Back in the 90s after Magic: The Gathering took off and people were playing in every class, on park benches and in movie lines. Magic was popular, very popular. Even the “cool” kids at my middle school (and later high school) played the game … so, I refused to play.
Instead I went for the not mainstream games … which meant I was the only one in town with a deck and therefore never actually took part in the TCG game boom of the 90s despite drowning at least a year’s worth of allowance and snow shoveling money into it.
Ani-Mayham
First up was Ani-Mayham. damn near 20 years later and I STILL can’t figure out this game. It was, however, the only one that other people had. By other people I mean the secret society of anime geeks that my school supported (and was accidentally founded by me and my love of Ranma 1/2 and Tenchi). Given that the three of us that had decks could never figure it out the game basically became baseball card-like collecting and showing off instead of playing. My big thing was trying to get all the Ranma 1/2 cards and lamenting that there were no Sailor Moon expansion packs.

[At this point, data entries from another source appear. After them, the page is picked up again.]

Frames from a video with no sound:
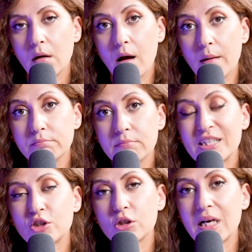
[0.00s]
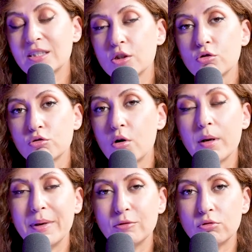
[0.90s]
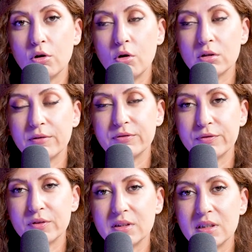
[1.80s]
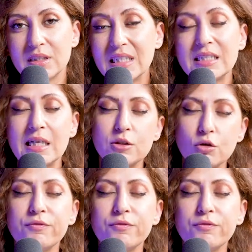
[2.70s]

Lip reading: masterclasses to talk about a lot of different details. You'llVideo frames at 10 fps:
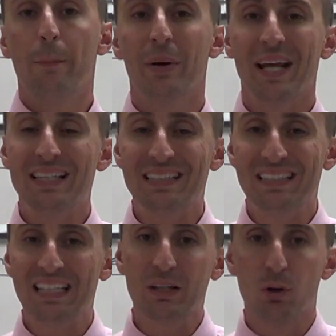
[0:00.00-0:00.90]
but a
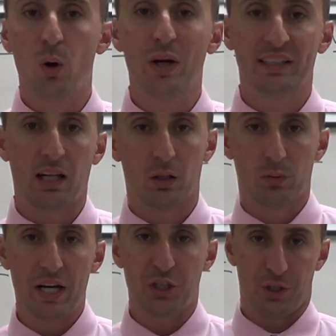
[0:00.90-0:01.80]
0
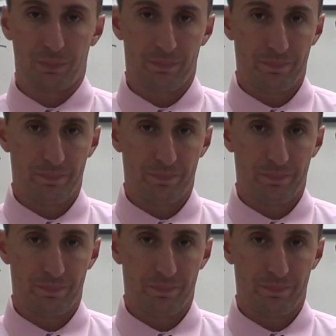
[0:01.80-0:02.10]
acceleration.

From what I understand there is still a Convention community for this game at the various anime conventions. However, since I’ll never attend an anime convention (Baltimore will forever be a bad memory for me) my deck will forever sit un-used.
The rules that we had can be found here. If anyone can figure them out all I can say is “ALL GLORY TO YOU CARD MASTER!”

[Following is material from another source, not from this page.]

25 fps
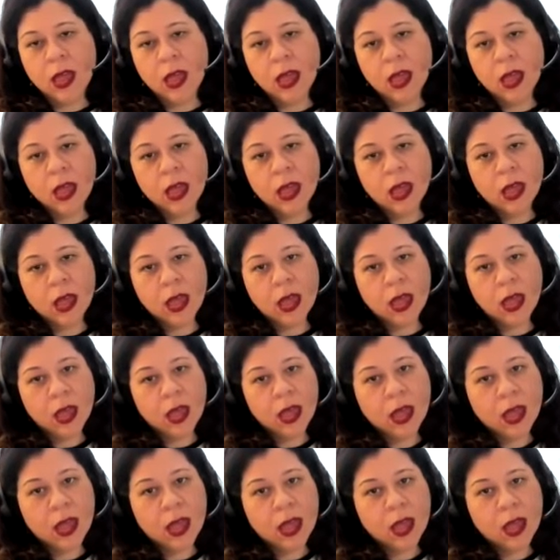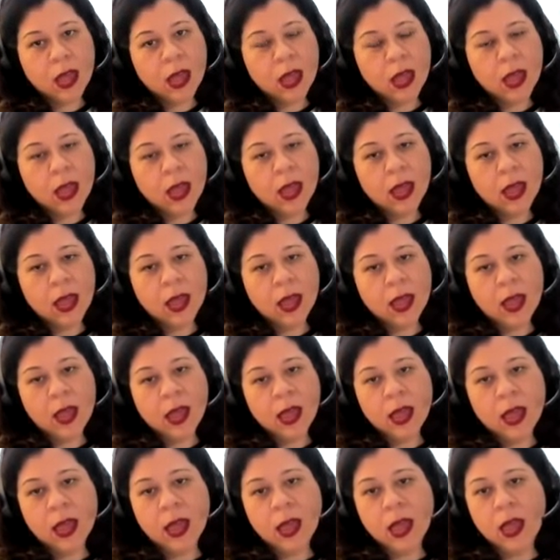
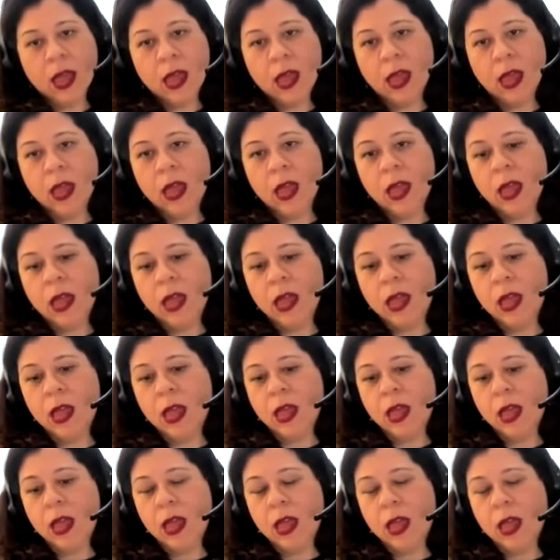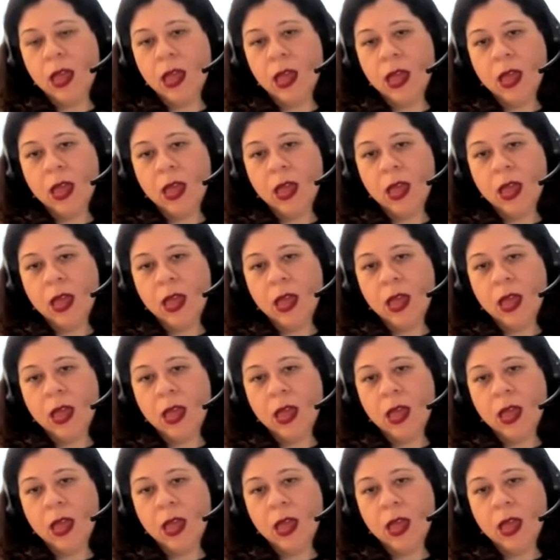(silent)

Jyhad (Vampire: The Eternal Struggle)
Produced by Wizards of the Coast this was a card game adaption of White Wolf’s “Vampire: The Masquerade”. I had both the Jyhad and Vampire versions of this one and like Ani-Mayham it lay complete un-used. Different from Ani-Mayham, however, was that I actually understood the rules to this one. I really liked the pool system as it really made the player have to think … but again, I had no one to play with and this game had an amazing group atmosphere to it. From what I understand Vampire: TES is still alive and kicking with new expansions and rules updates as recent as 2013 and to be honest if they had an online system like “Duel of the Planeswalkers” I would probably be all over it.
There were others as well, but these two remain the ones I still own and can easily remember the rules of. There was a Highlander one that was basically card sword fights and a Star Trek one that I remember not at all … in the end I finally jumped on board with Magic in 2000 only to find that no one in the Army apparently played it … damn it!